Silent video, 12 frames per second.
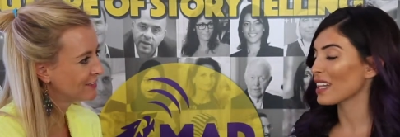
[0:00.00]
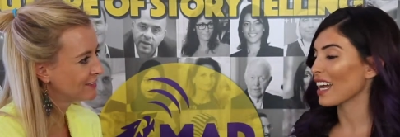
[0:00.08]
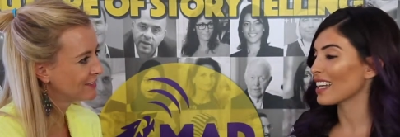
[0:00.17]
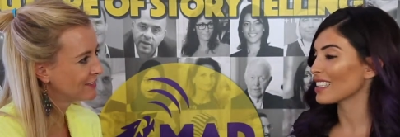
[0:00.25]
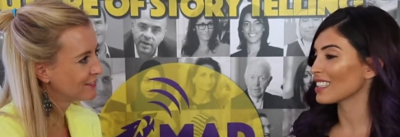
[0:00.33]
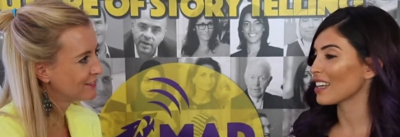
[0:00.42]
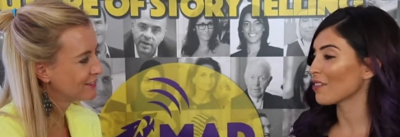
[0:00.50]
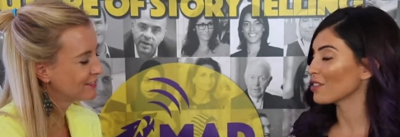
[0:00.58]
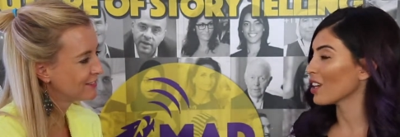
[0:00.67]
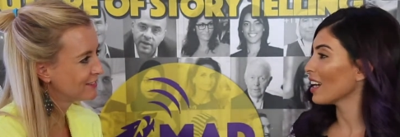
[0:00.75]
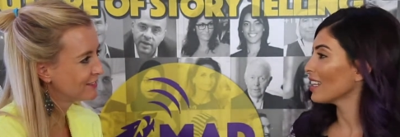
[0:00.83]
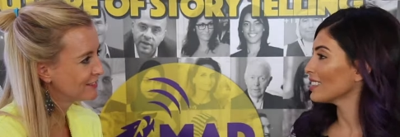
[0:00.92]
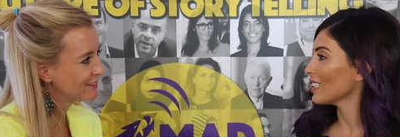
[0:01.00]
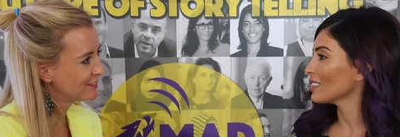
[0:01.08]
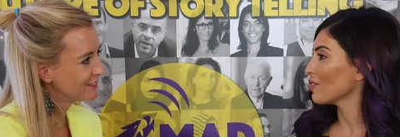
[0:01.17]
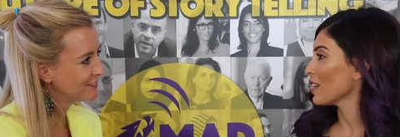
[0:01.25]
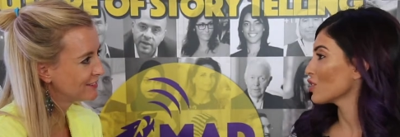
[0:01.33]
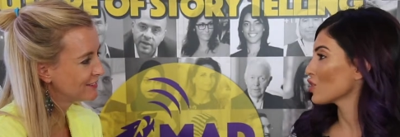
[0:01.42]
Speaker 1: me that, I can never
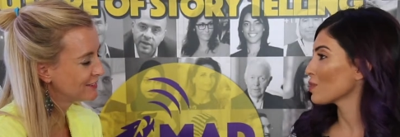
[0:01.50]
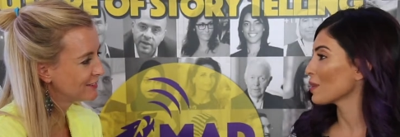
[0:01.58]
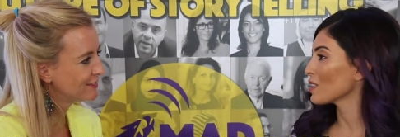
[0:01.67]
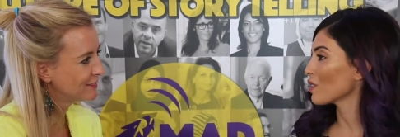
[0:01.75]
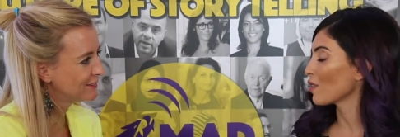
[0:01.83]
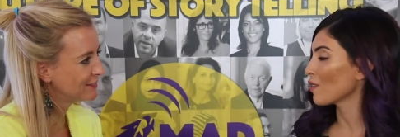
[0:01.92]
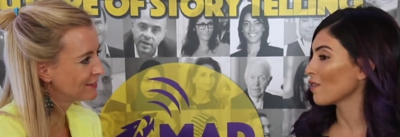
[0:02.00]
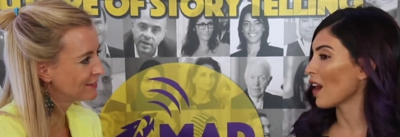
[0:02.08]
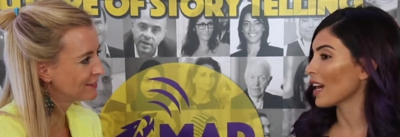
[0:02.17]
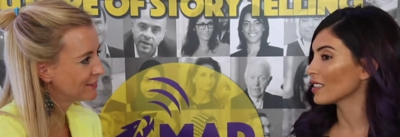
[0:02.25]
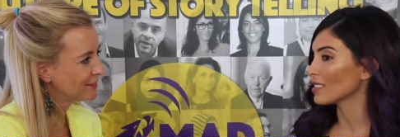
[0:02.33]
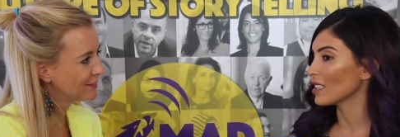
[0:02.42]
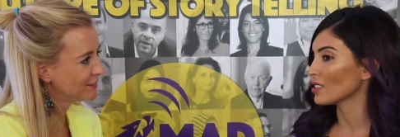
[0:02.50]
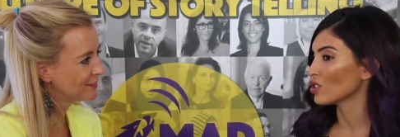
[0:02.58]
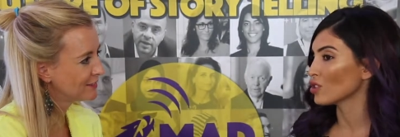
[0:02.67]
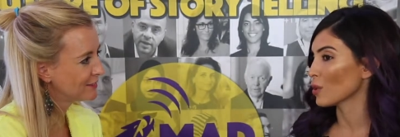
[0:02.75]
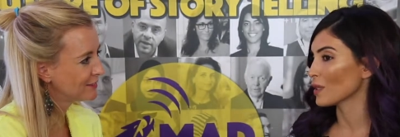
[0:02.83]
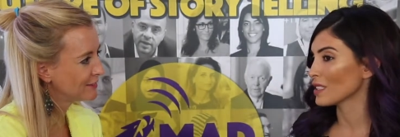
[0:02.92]
identify, just because of the fact that,
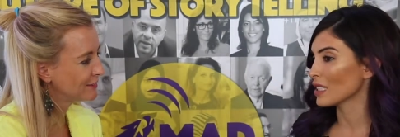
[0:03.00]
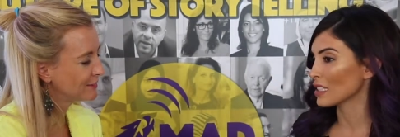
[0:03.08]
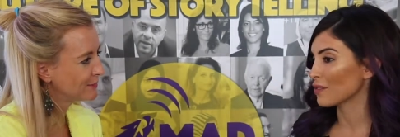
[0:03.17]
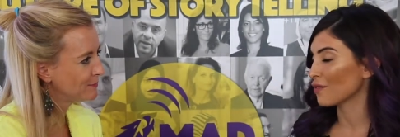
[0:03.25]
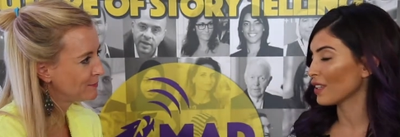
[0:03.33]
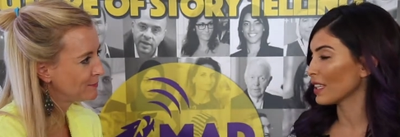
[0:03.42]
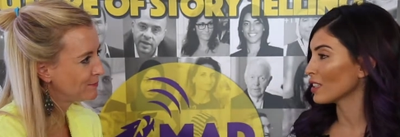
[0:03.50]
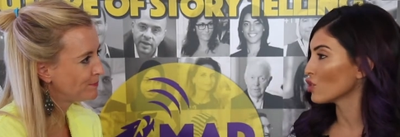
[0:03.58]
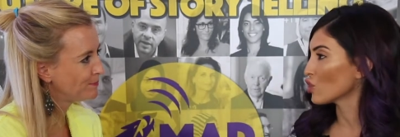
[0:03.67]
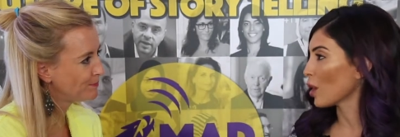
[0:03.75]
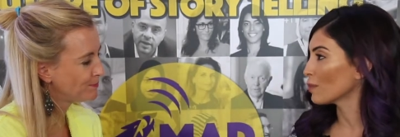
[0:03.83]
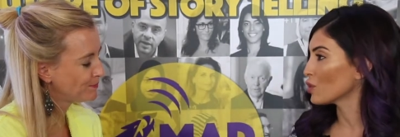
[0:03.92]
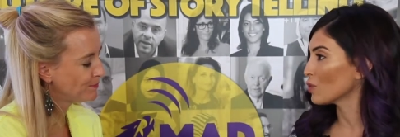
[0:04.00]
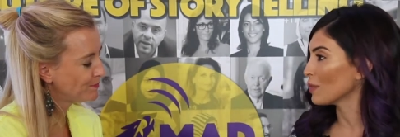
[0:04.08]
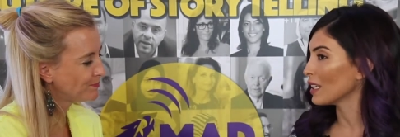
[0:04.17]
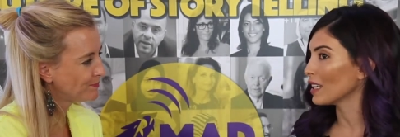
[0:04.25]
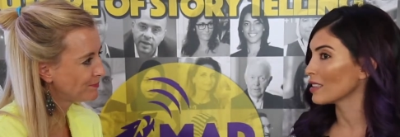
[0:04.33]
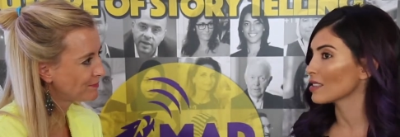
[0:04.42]
you know, it doesn't feel like a job to
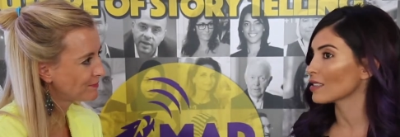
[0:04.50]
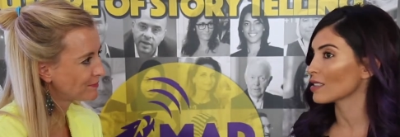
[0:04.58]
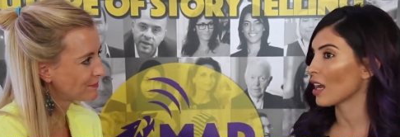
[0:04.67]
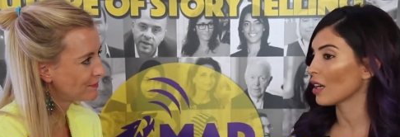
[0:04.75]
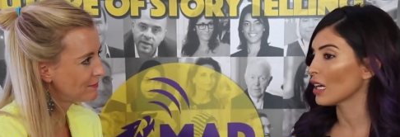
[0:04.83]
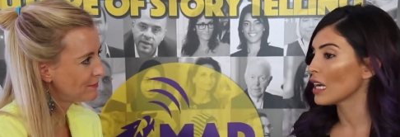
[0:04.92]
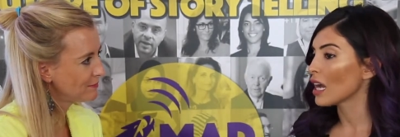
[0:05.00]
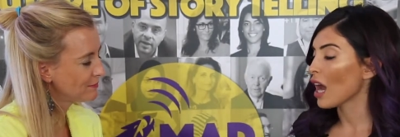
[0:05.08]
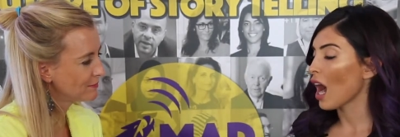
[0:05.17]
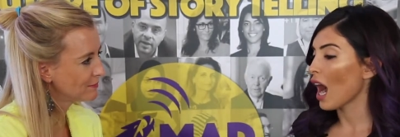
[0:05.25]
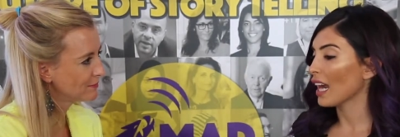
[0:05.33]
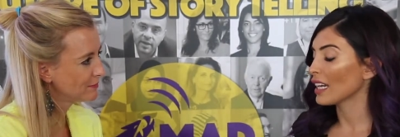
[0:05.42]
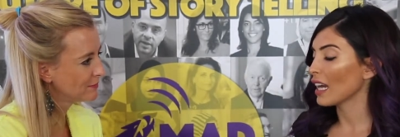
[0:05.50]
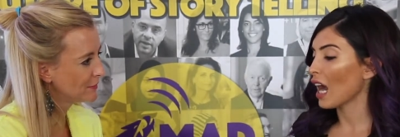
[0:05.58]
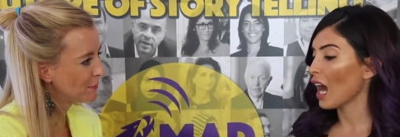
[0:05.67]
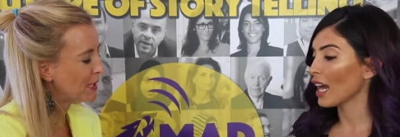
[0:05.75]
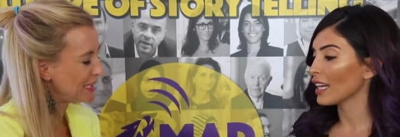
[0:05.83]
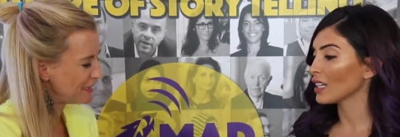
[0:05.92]
me. It's uh, I.
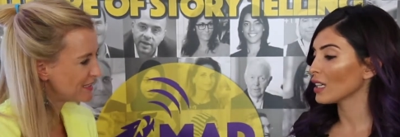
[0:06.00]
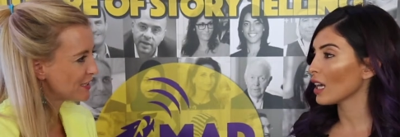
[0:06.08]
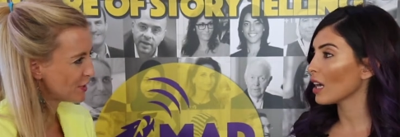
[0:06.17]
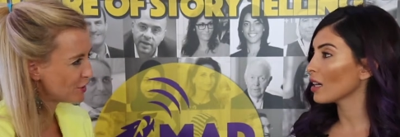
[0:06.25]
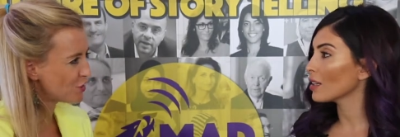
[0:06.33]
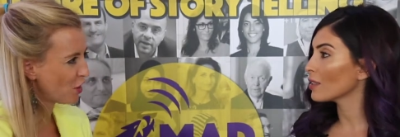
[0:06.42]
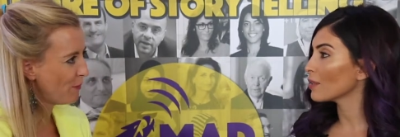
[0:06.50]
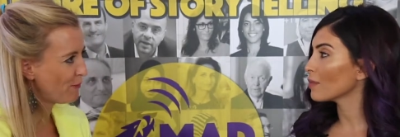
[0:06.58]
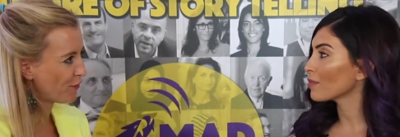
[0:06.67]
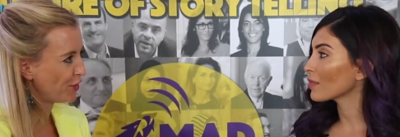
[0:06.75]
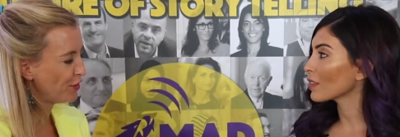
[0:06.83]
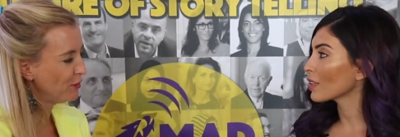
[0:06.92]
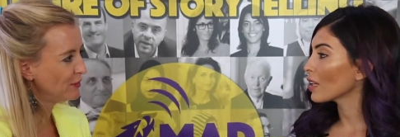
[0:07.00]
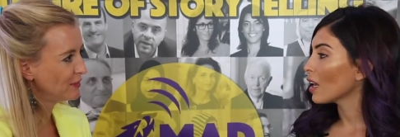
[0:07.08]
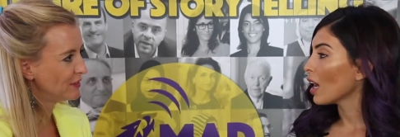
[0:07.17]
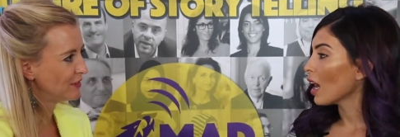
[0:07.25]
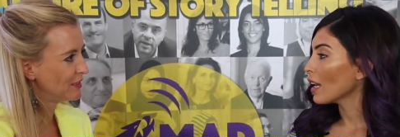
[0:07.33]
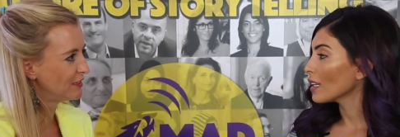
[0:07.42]
Speaker 2: I but is it a job for you?
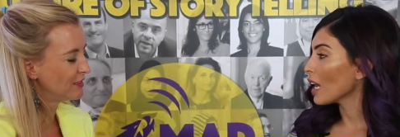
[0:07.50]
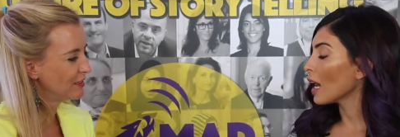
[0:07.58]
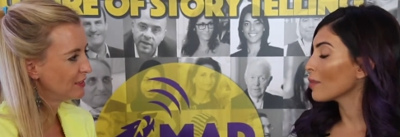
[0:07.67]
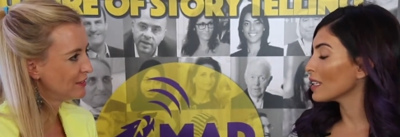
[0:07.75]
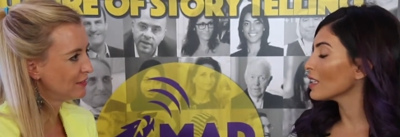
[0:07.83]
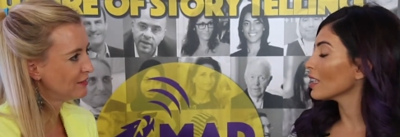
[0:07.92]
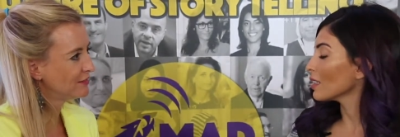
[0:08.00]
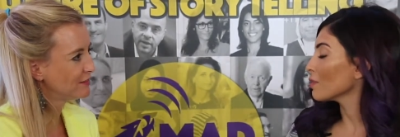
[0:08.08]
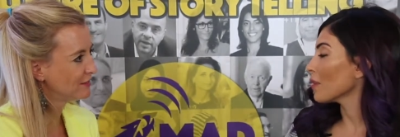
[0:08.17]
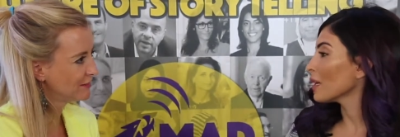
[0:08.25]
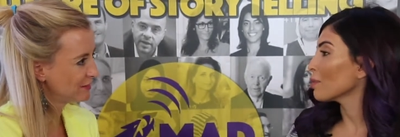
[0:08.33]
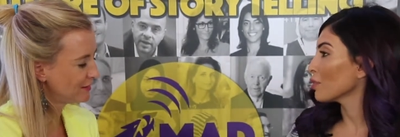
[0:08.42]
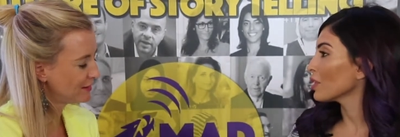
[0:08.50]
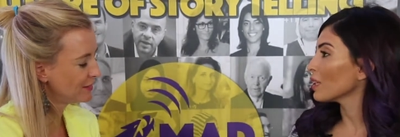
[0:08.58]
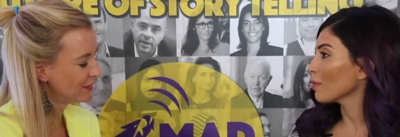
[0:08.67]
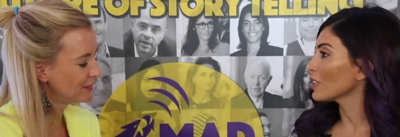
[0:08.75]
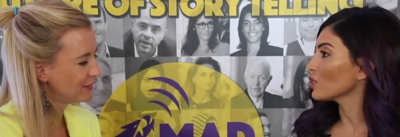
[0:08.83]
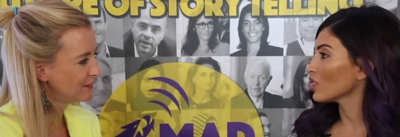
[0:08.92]
Speaker 1: I mean, it, it
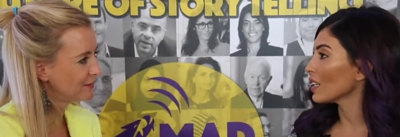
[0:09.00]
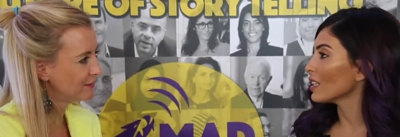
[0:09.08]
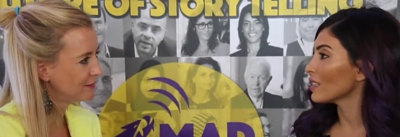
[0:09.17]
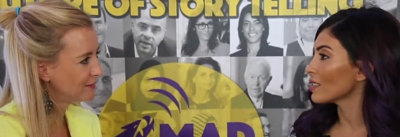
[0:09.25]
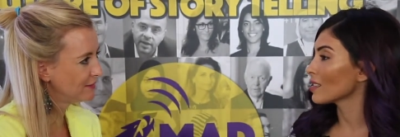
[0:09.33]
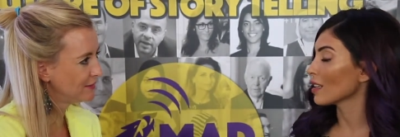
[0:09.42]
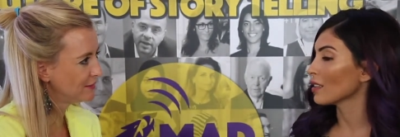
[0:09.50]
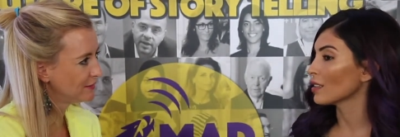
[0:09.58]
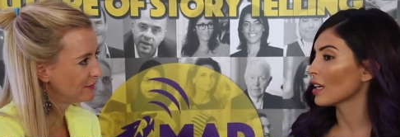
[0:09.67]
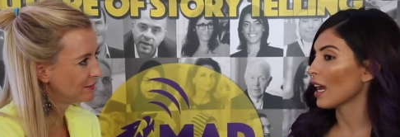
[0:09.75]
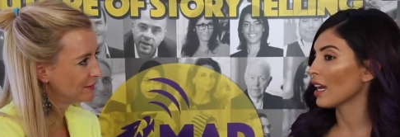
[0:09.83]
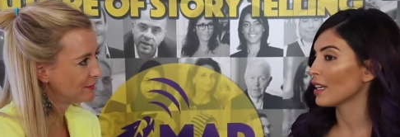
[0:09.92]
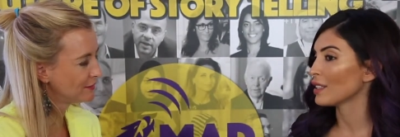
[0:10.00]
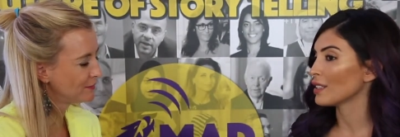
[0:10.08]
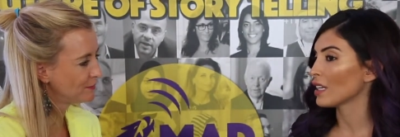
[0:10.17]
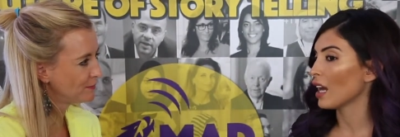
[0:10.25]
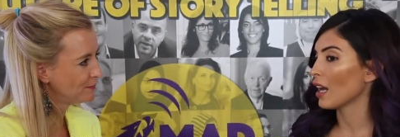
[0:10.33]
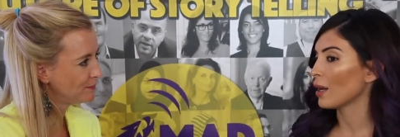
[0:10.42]
pretty much is, and
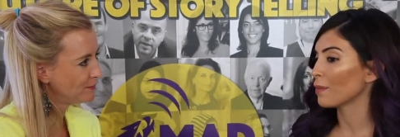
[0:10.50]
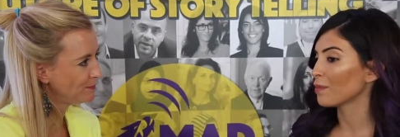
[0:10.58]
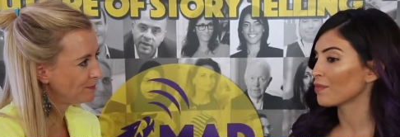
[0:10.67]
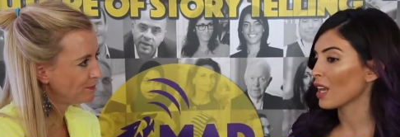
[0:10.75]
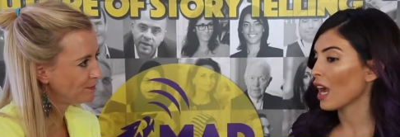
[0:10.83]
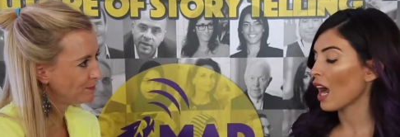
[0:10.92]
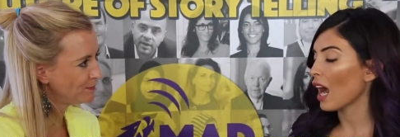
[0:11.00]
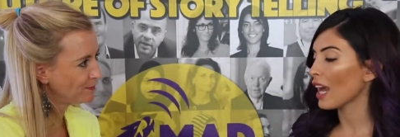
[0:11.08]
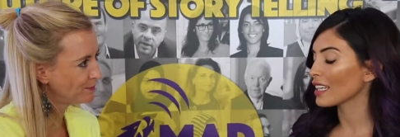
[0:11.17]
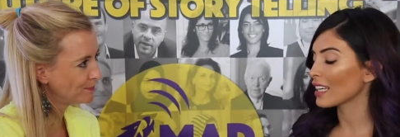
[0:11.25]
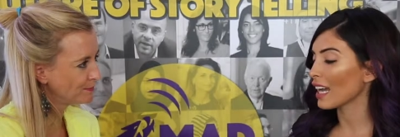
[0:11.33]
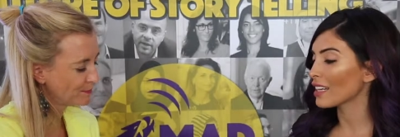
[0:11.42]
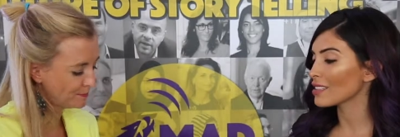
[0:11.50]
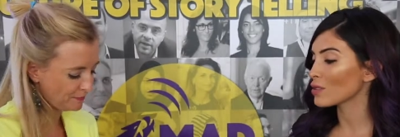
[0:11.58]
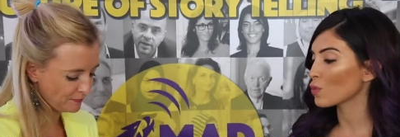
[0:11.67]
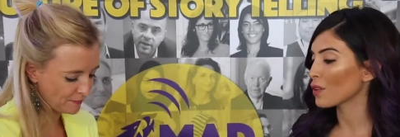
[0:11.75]
and um, I guess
============
■ **Task goal**
Word for word, copy out each record; do not include pictures.

■ **Your solution**
Silent video, 12 frames per second.
[0:00.00]
[0:00.08]
[0:00.17]
[0:00.25]
[0:00.33]
[0:00.42]
[0:00.50]
[0:00.58]
[0:00.67]
[0:00.75]
[0:00.83]
[0:00.92]
[0:01.00]
[0:01.08]
[0:01.17]
[0:01.25]
[0:01.33]
[0:01.42]
Speaker 1: me that, I can never
[0:01.50]
[0:01.58]
[0:01.67]
[0:01.75]
[0:01.83]
[0:01.92]
[0:02.00]
[0:02.08]
[0:02.17]
[0:02.25]
[0:02.33]
[0:02.42]
[0:02.50]
[0:02.58]
[0:02.67]
[0:02.75]
[0:02.83]
[0:02.92]
identify, just because of the fact that,
[0:03.00]
[0:03.08]
[0:03.17]
[0:03.25]
[0:03.33]
[0:03.42]
[0:03.50]
[0:03.58]
[0:03.67]
[0:03.75]
[0:03.83]
[0:03.92]
[0:04.00]
[0:04.08]
[0:04.17]
[0:04.25]
[0:04.33]
[0:04.42]
you know, it doesn't feel like a job to
[0:04.50]
[0:04.58]
[0:04.67]
[0:04.75]
[0:04.83]
[0:04.92]
[0:05.00]
[0:05.08]
[0:05.17]
[0:05.25]
[0:05.33]
[0:05.42]
[0:05.50]
[0:05.58]
[0:05.67]
[0:05.75]
[0:05.83]
[0:05.92]
me. It's uh, I.
[0:06.00]
[0:06.08]
[0:06.17]
[0:06.25]
[0:06.33]
[0:06.42]
[0:06.50]
[0:06.58]
[0:06.67]
[0:06.75]
[0:06.83]
[0:06.92]
[0:07.00]
[0:07.08]
[0:07.17]
[0:07.25]
[0:07.33]
[0:07.42]
Speaker 2: I but is it a job for you?
[0:07.50]
[0:07.58]
[0:07.67]
[0:07.75]
[0:07.83]
[0:07.92]
[0:08.00]
[0:08.08]
[0:08.17]
[0:08.25]
[0:08.33]
[0:08.42]
[0:08.50]
[0:08.58]
[0:08.67]
[0:08.75]
[0:08.83]
[0:08.92]
Speaker 1: I mean, it, it
[0:09.00]
[0:09.08]
[0:09.17]
[0:09.25]
[0:09.33]
[0:09.42]
[0:09.50]
[0:09.58]
[0:09.67]
[0:09.75]
[0:09.83]
[0:09.92]
[0:10.00]
[0:10.08]
[0:10.17]
[0:10.25]
[0:10.33]
[0:10.42]
pretty much is, and
[0:10.50]
[0:10.58]
[0:10.67]
[0:10.75]
[0:10.83]
[0:10.92]
[0:11.00]
[0:11.08]
[0:11.17]
[0:11.25]
[0:11.33]
[0:11.42]
[0:11.50]
[0:11.58]
[0:11.67]
[0:11.75]
and um, I guess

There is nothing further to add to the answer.